Once the final LLM was ready, we implemented a back end to connect with the model servers. This back end is where we apply additional chat translation logic and integrate the system with our usual trust and safety systems. This ensures translated text gets the same level of scrutiny as other text, in order to detect and block words or phrases that violate our policies. Safety and civility is at the forefront of everything we do at Roblox, so this was a very important piece of the puzzle.

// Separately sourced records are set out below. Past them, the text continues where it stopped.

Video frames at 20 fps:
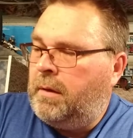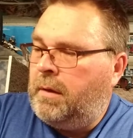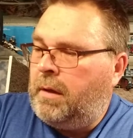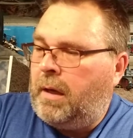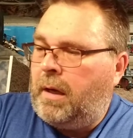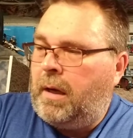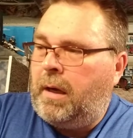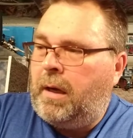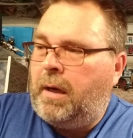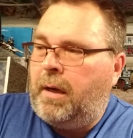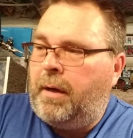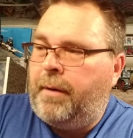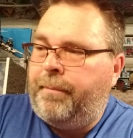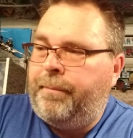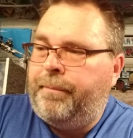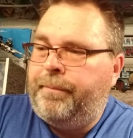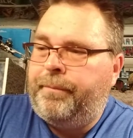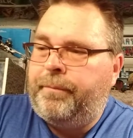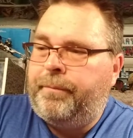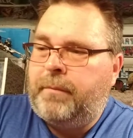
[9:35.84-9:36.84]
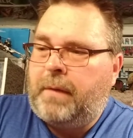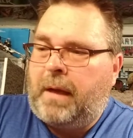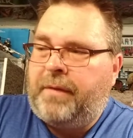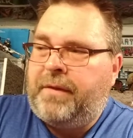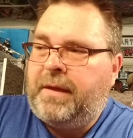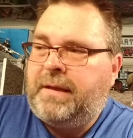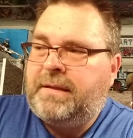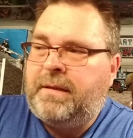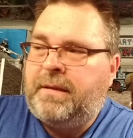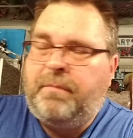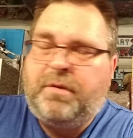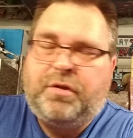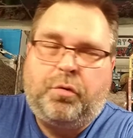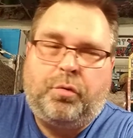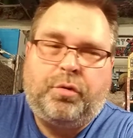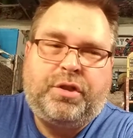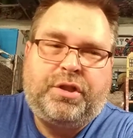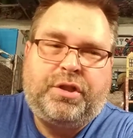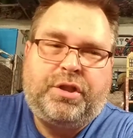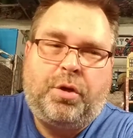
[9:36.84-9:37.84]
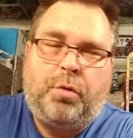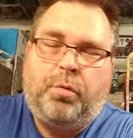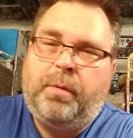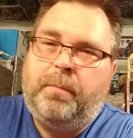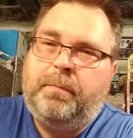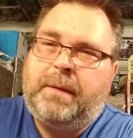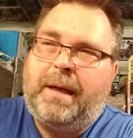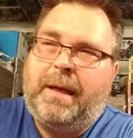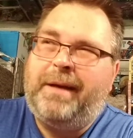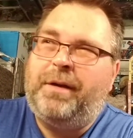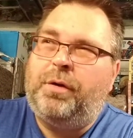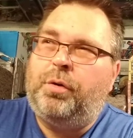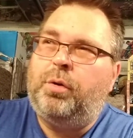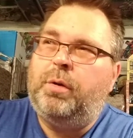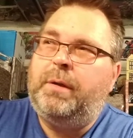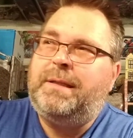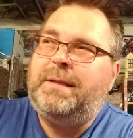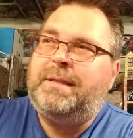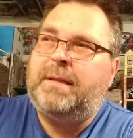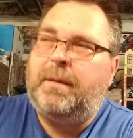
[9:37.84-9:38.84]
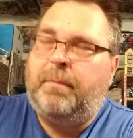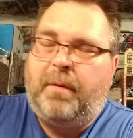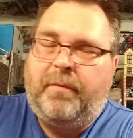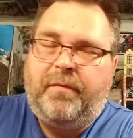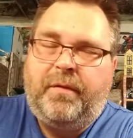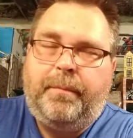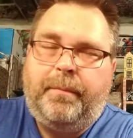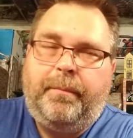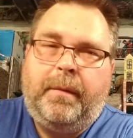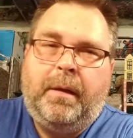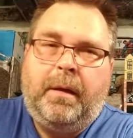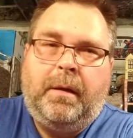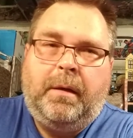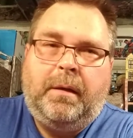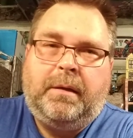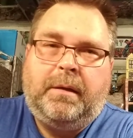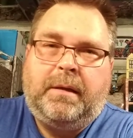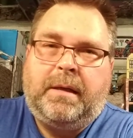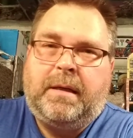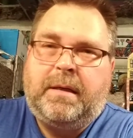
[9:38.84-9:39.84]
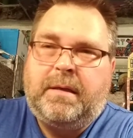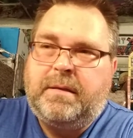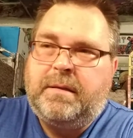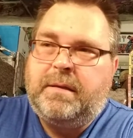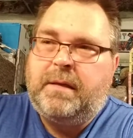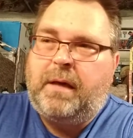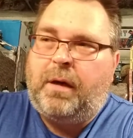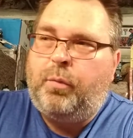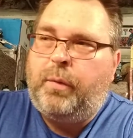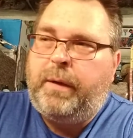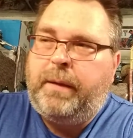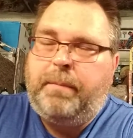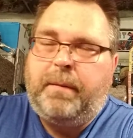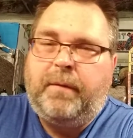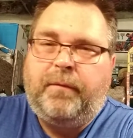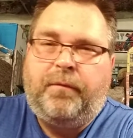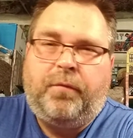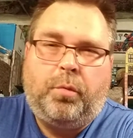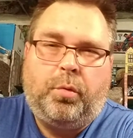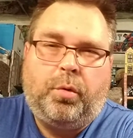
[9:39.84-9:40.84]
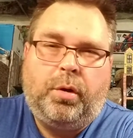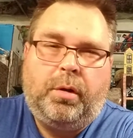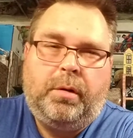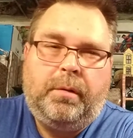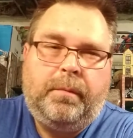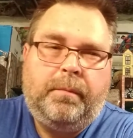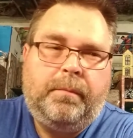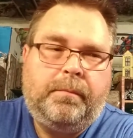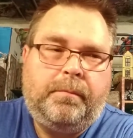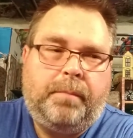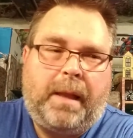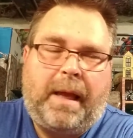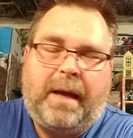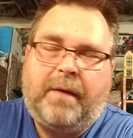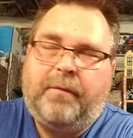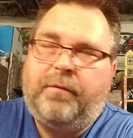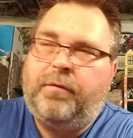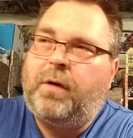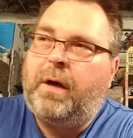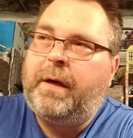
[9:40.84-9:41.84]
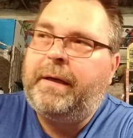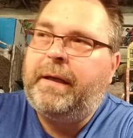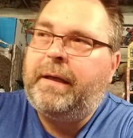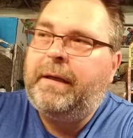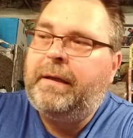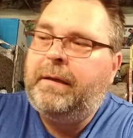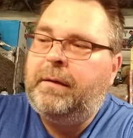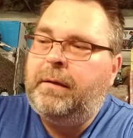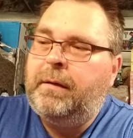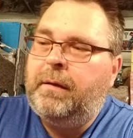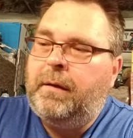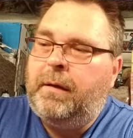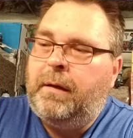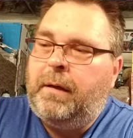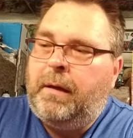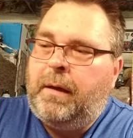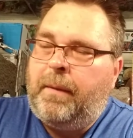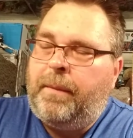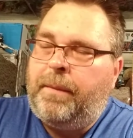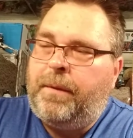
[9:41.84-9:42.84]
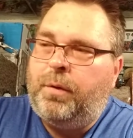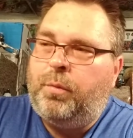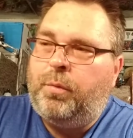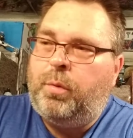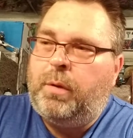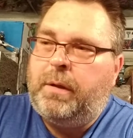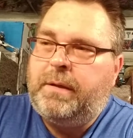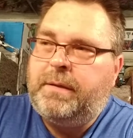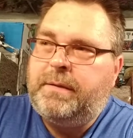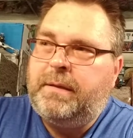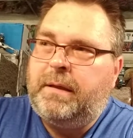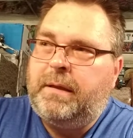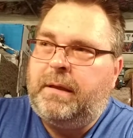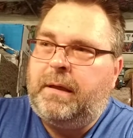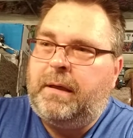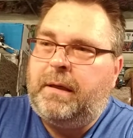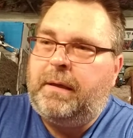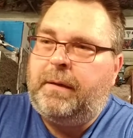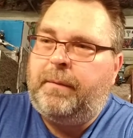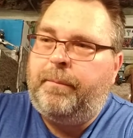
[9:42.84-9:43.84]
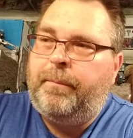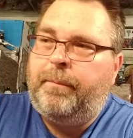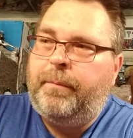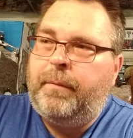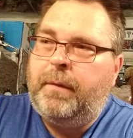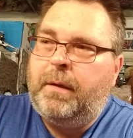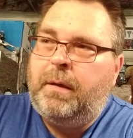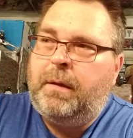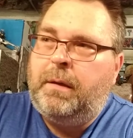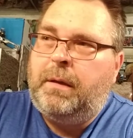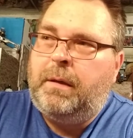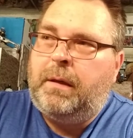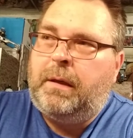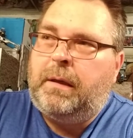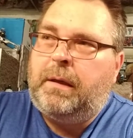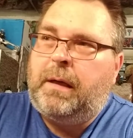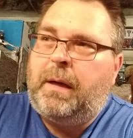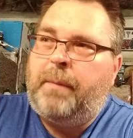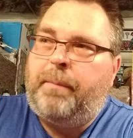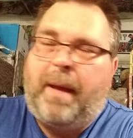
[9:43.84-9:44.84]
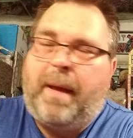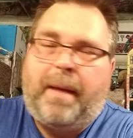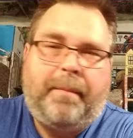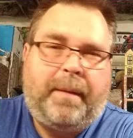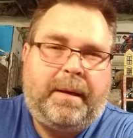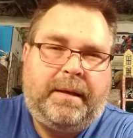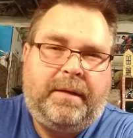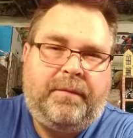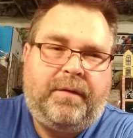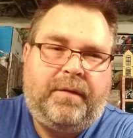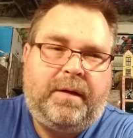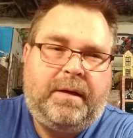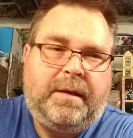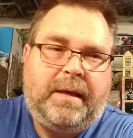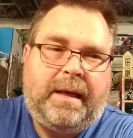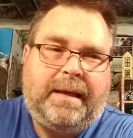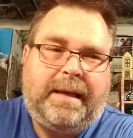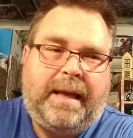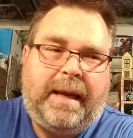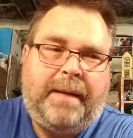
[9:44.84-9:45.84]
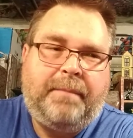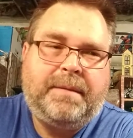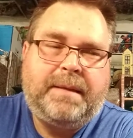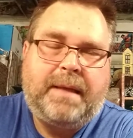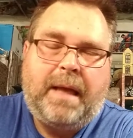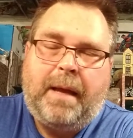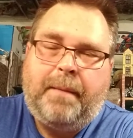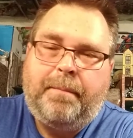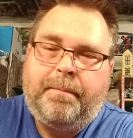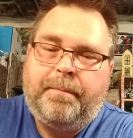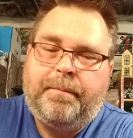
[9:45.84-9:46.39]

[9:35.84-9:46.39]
I think some of the stores sold them kind of early, some of them. Because a week before Black Friday, there was a Batman event at GameStop.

Continuously Improving Accuracy

In testing, we’ve seen that this new translation system drives stronger engagement and session quality for the people on our platform. Based on our own metric, our model outperforms commercial translation APIs on Roblox content, indicating that we’ve successfully optimized for how people communicate on Roblox. We’re excited to see how this improves the experience for people on the platform, making it possible for them to play games, shop, collaborate, or just catch up with friends who speak a different language.

The ability for people to have seamless, natural conversations in their native languages brings us closer to our goal of connecting a billion people with optimism and civility.

To further improve the accuracy of our translations and to provide our model with better training data, we plan to roll out a tool to allow people on the platform to provide feedback on their translations and help the system improve even faster. This would enable someone to tell us when they see something that’s been mistranslated and even suggest a better translation we can add into the training data to further improve the model.

These translations are available today for all 16 languages we support — but we are far from done. We plan to continue to update our models with the latest translation examples from within our experiences as well as popular chat phrases and the latest slang phrases in every language we support. In addition, this architecture will make it possible to train the model on new languages with relatively low effort, as sufficient training data becomes available for those languages. Further out, we’re exploring ways to automatically translate everything in multiple dimensions: text on images, textures, 3D models, etc.

And we are already exploring exciting new frontiers, including automatic voice chat translations. Imagine a French speaker on Roblox being able to voice chat with someone who only speaks Russian. Both could speak to and understand one another, right down to the tone, rhythm, and emotion of their voice, in their own language, and at low latency. While this may sound like science fiction today, and it will take some time to achieve, we will continue to push forward on translation. In the not-too-distant future, Roblox will be a place where people from all around the world can seamlessly and effortlessly communicate not just via text chat, but in every possible modality!